В итоге китайская традиция приобрела облик совсем иной и в известном смысле прямо противоположный манере даосского философа: в ней на передний план вышла не разрушительная сила гротеска, а целомудренная сдержанность. Но эта сдержанность не отрицала вольного полета мысли даосского философа, а, наоборот, подразумевала его и даже держалась им. Хотя видимое «безумие» речей Чжуан-цзы было отвергнуто, его принцип внутренней познавательной глубины образов стал органической частью традиции, условием прагматического понимания текста и даже использован для объяснения канонов. Достаточно сказать, что в эпоху Го Сяна текст Конфуциева «Луньюя» тоже стали называть «намекающими речами».
Присутствие этой символической перспективы образов, в свете которой каждая форма держится своим пределом, своим само-упразднением и метафора становится неотличимой от обыденного значения, делает ненужным и даже исключает явленный алогизм тропов. Отсюда господство в китайской традиции принципа экономии выражения, нередко создающее у неискушенного читателя впечатление блеклости, однообразия, наивности традиционной словесности Китая. Впрочем, если квалифицировать омертвение культуры как утрату понимания критической глубины образов, то трюизм и прописная дидактика действительно были в Китае его логическим исходом. (На Западе это омертвение заявляло о себе скорее в виде нарочитого нарушения нормы.)
Как видим, роль Чжуан-цзы в формировании китайской традиции не совсем обычная. Он вошел в эту традицию ценой преодоления его идейного наследия как отдельной системы мысли – потеря, можно сказать, предусмотренная самим ее создателем. И не просто вошел: его идея познавательной глубины, темного зеркала мира стала фундаментом (именно: сокрытым, пустотным фундаментом) синкретического мировоззрения в Китае как герменевтики культуры, основывавшейся на положении о том, что внешнее и видимое есть обратный образ внутреннего и незримого. В системе идеологического синкретизма она позволяла представлять явленные формы каждой традиции (ее, как говорили в Китае, «следы») образом внутренней сущности других учений. Именно она обусловила способ усвоения китайцами буддизма: истину Будды в Китае всегда искали вне буквы его учения и даже институтов его религии.
Нетрудно видеть, каким образом даосское мировосприятие, способное служить универсальной силой посредования старого и нового, «своего» и «чужого», силой постоянного определения и переопределения культурой самой себя, делало возможным сохранение и выживание культурной традиции и, более того, жизненное ее развитие.
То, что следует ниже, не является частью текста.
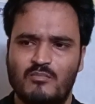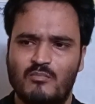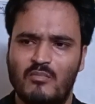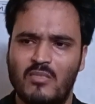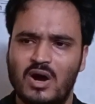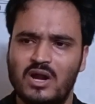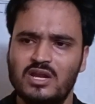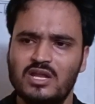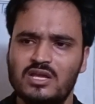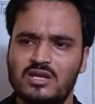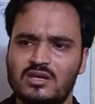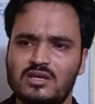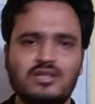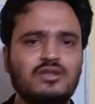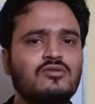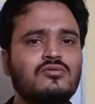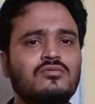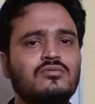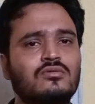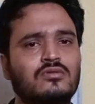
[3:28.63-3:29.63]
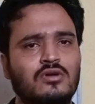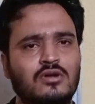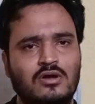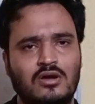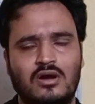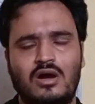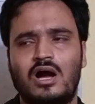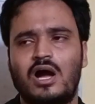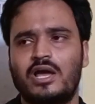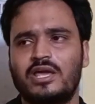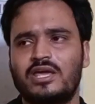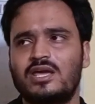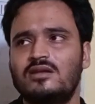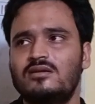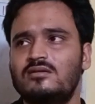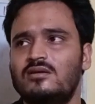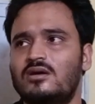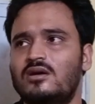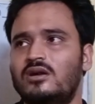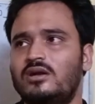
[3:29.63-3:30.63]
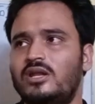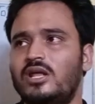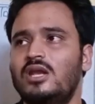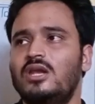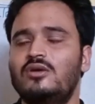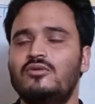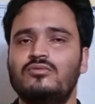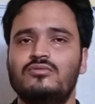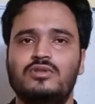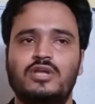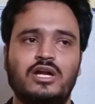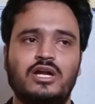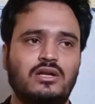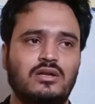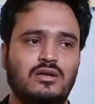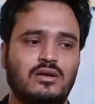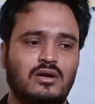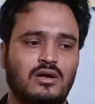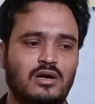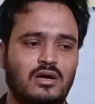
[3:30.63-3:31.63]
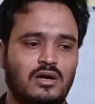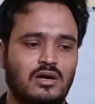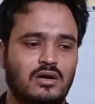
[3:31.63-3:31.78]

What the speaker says: Money, you know, I can tell you that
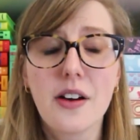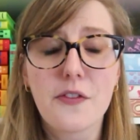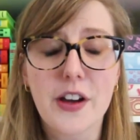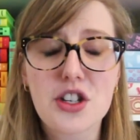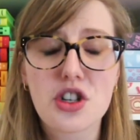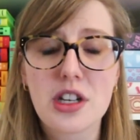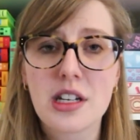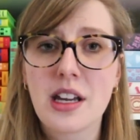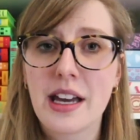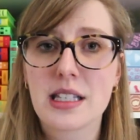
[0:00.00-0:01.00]

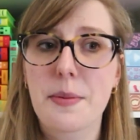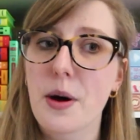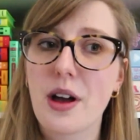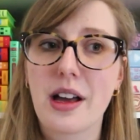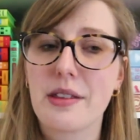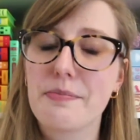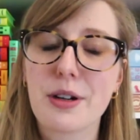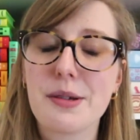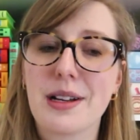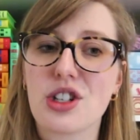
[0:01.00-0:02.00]
fiction.
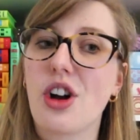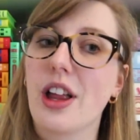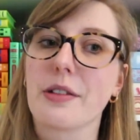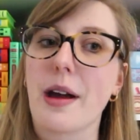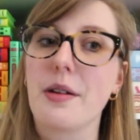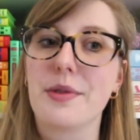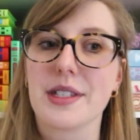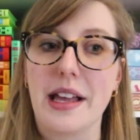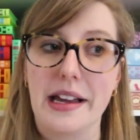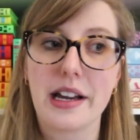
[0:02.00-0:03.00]
Pretty much all I read
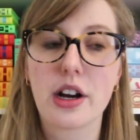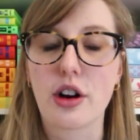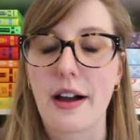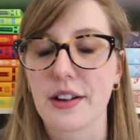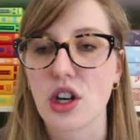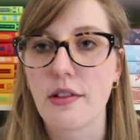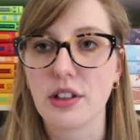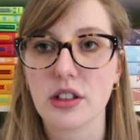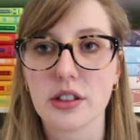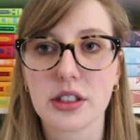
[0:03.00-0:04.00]
was, like, graphic
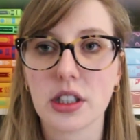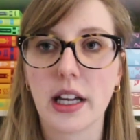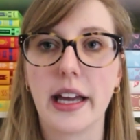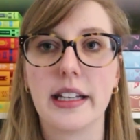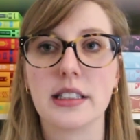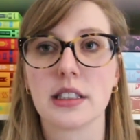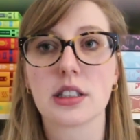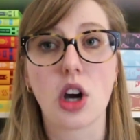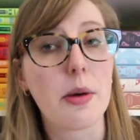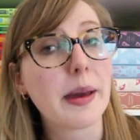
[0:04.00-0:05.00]
novels and
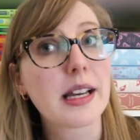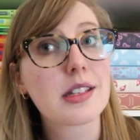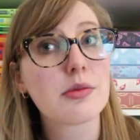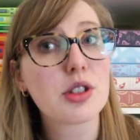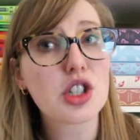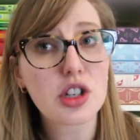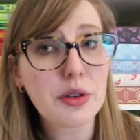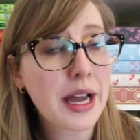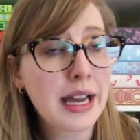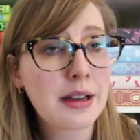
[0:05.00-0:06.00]
comics, which is
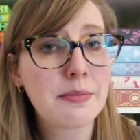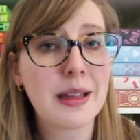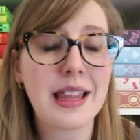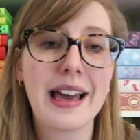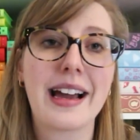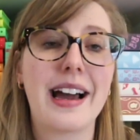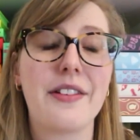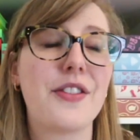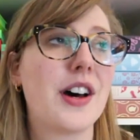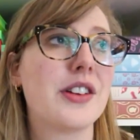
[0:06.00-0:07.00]
okay, but, like,
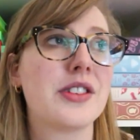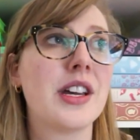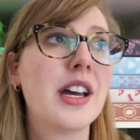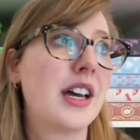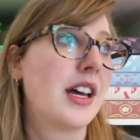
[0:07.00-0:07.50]
I felt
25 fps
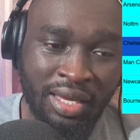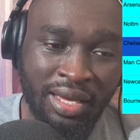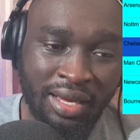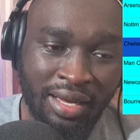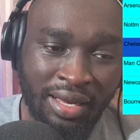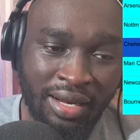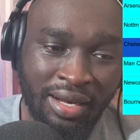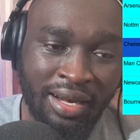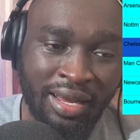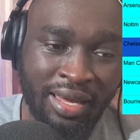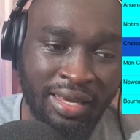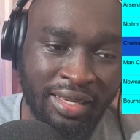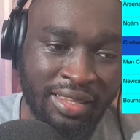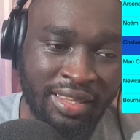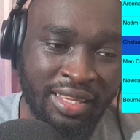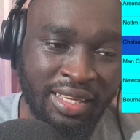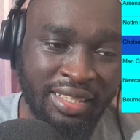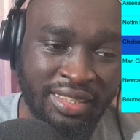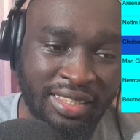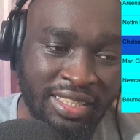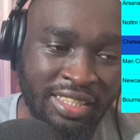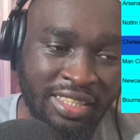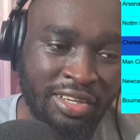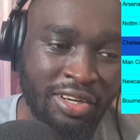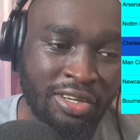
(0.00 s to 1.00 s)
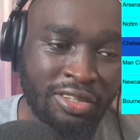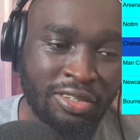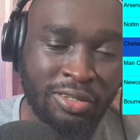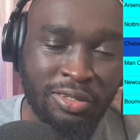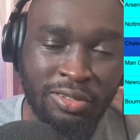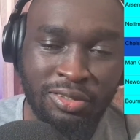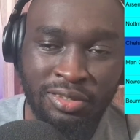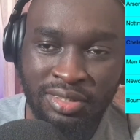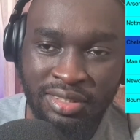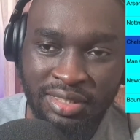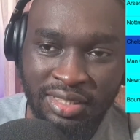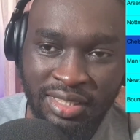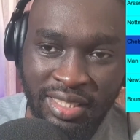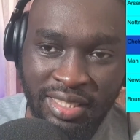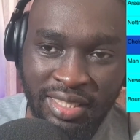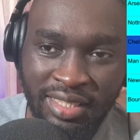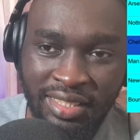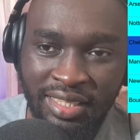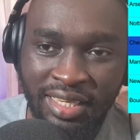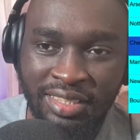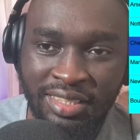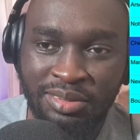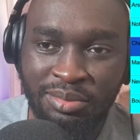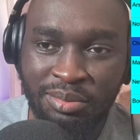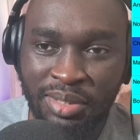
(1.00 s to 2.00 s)
like they did not
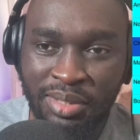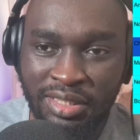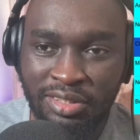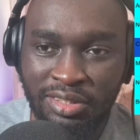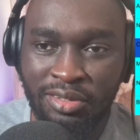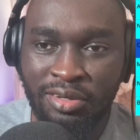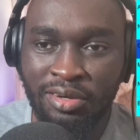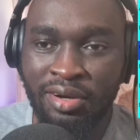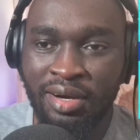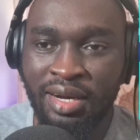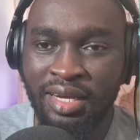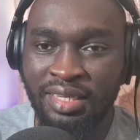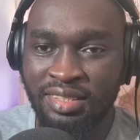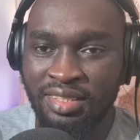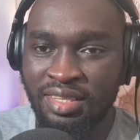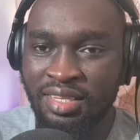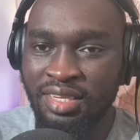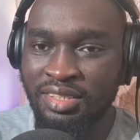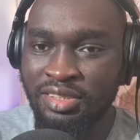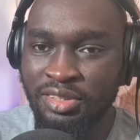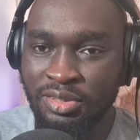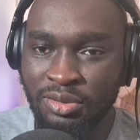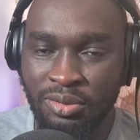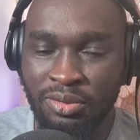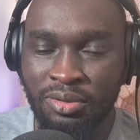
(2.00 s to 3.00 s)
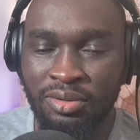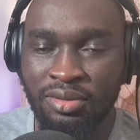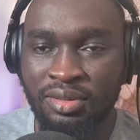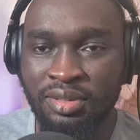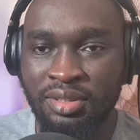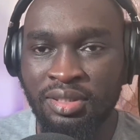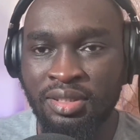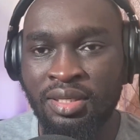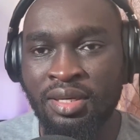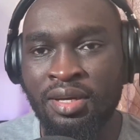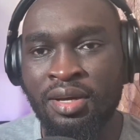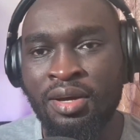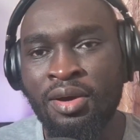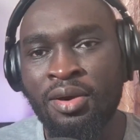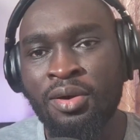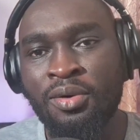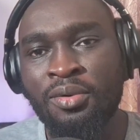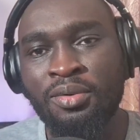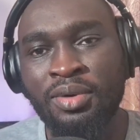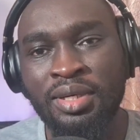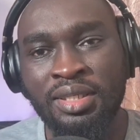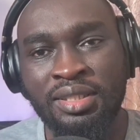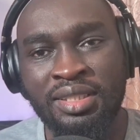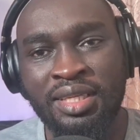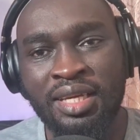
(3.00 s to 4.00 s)
concede as much goal as they should.
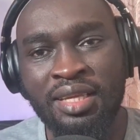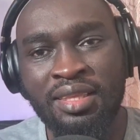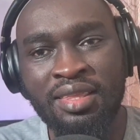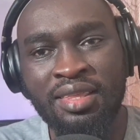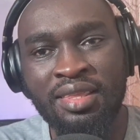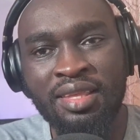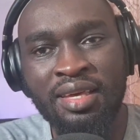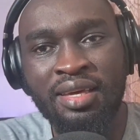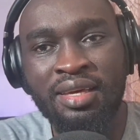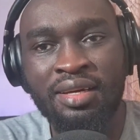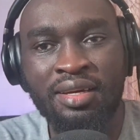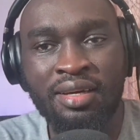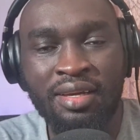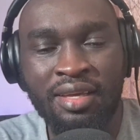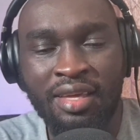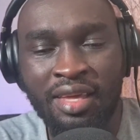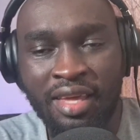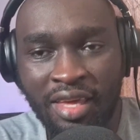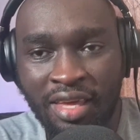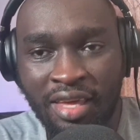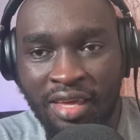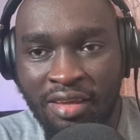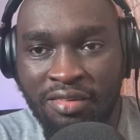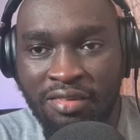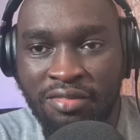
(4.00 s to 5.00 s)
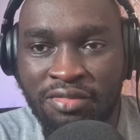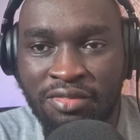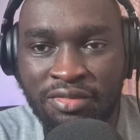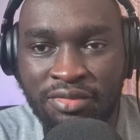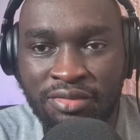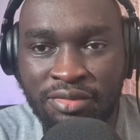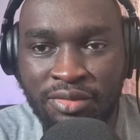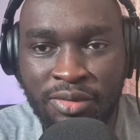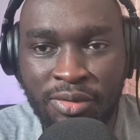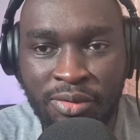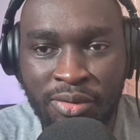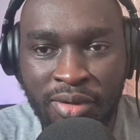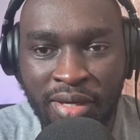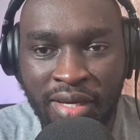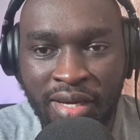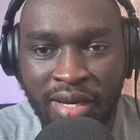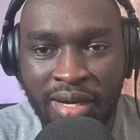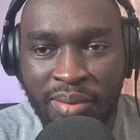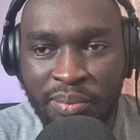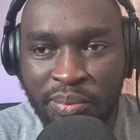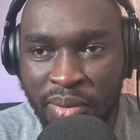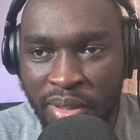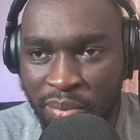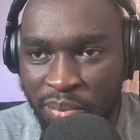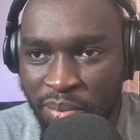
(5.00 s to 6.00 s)
Which I think, if we
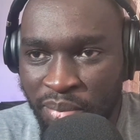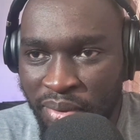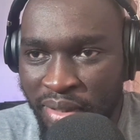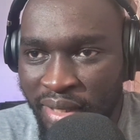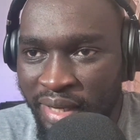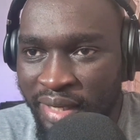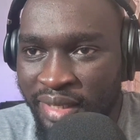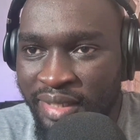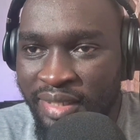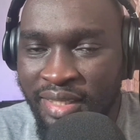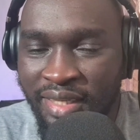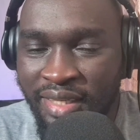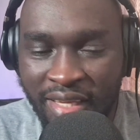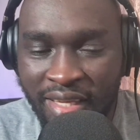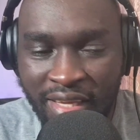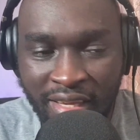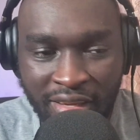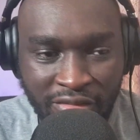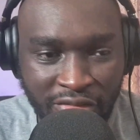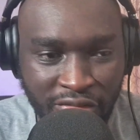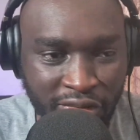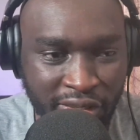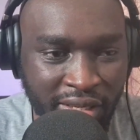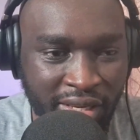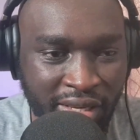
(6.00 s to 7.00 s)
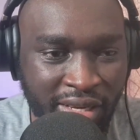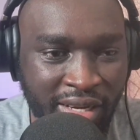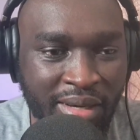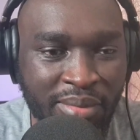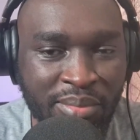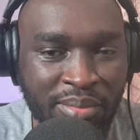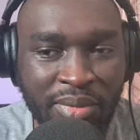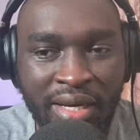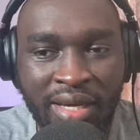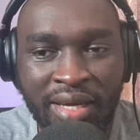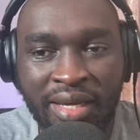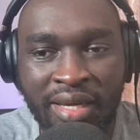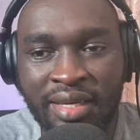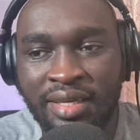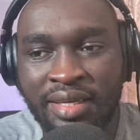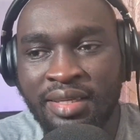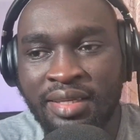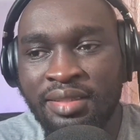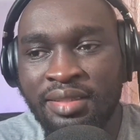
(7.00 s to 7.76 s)
come prepared, if we come like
Есть поэтому своя строгая закономерность в том, что ниспровергатель культуры Чжуан Чжоу оказался в роли ее комментатора, а его апология «правды жизни» и принцип «жизнь против культуры» стали служить принципу «жизнь в культуре». Нельзя сказать, чтобы в Китае не сознавали оппозиции жизни и культуры. Но понимать единство того и другого не менее важно, чем напоминать об их различии. Ибо только умея видеть это единство, умея «взять культуру в кавычки», и можно сказать: «Культуру убить нельзя» (Александр Блок).
Мы познакомились с необычной, даже парадоксальной, но вполне согласующейся с духом философии древнего даоса ролью, которую ему суждено было сыграть в становлении традиции идеологического синкретизма в Китае. Можно сказать, что Чжуан-цзы победил сам себя; он победил, как предрекал о судьбе мудреца, без боя. Однако в культуре Китая есть область, где влияние Чжуан-цзы подтверждается более откровенными, непосредственными, хотя и не менее двусмысленными путями. Эта область – искусство и поэзия, эстетический канон китайской традиции. Китайское искусство не сразу. выбрало Чжуан-цзы. Оно пришло к нему только в эпоху раннего средневековья, уже обогащенное многовековым опытом и лишь выделившись в самостоятельную сферу духовной жизни. Тем значительнее его выбор.
Подчеркивать преемственность между философией Чжуан-цзы и эстетическим каноном в Китае давно стало общим местом в китаистике. Далеко не столь часто, однако, пытаются уяснить значение этого тезиса. В чем, собственно, заключается влияние Чжуан-цзы на концепции художественного творчества в Китае? Можно было бы указать, что ключевые категории китайской эстетики – «духовность» и «жизненная энергия» в их тройственном проявлении, воля к за-бытийному, «божественная встреча», «неподдельное» и «трогательное», «привольное странствие духом», «безумство», «отсутствие само-сознания» или «прозрение отсутствия», наконец, длинный ряд ее традиционных символов и метафор пришли из лексикона древних даосов. Но можно с равным успехом утверждать, что терминологические заимствования еще не составляют истории мысли, что эстетическая традиция Китая и философия даосизма ничего не проясняют друг в друге и что они вполне могут быть объяснены из них самих.